Pictures in the records are to be excluded from an otherwise exact copy.

(Supplied entries begins)

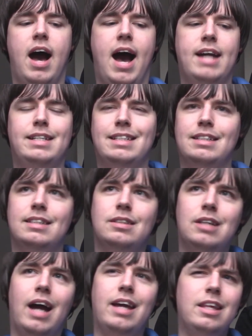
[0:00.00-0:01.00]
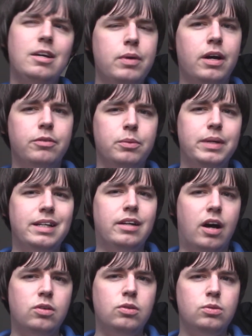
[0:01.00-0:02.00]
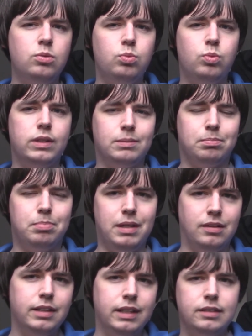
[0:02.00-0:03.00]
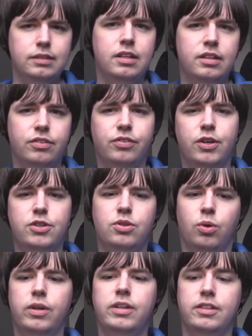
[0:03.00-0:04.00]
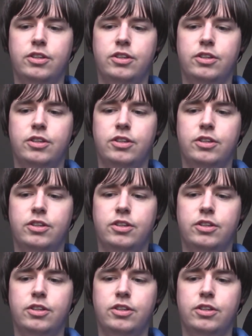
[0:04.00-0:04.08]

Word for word: And I think we already we know we're building to the First Order.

(Supplied entries ends)

Problem solution>
[0:00.00-0:01.00]
[0:01.00-0:02.00]
[0:02.00-0:03.00]
[0:03.00-0:04.00]
[0:04.00-0:04.08]

Word for word: And I think we already we know we're building to the First Order.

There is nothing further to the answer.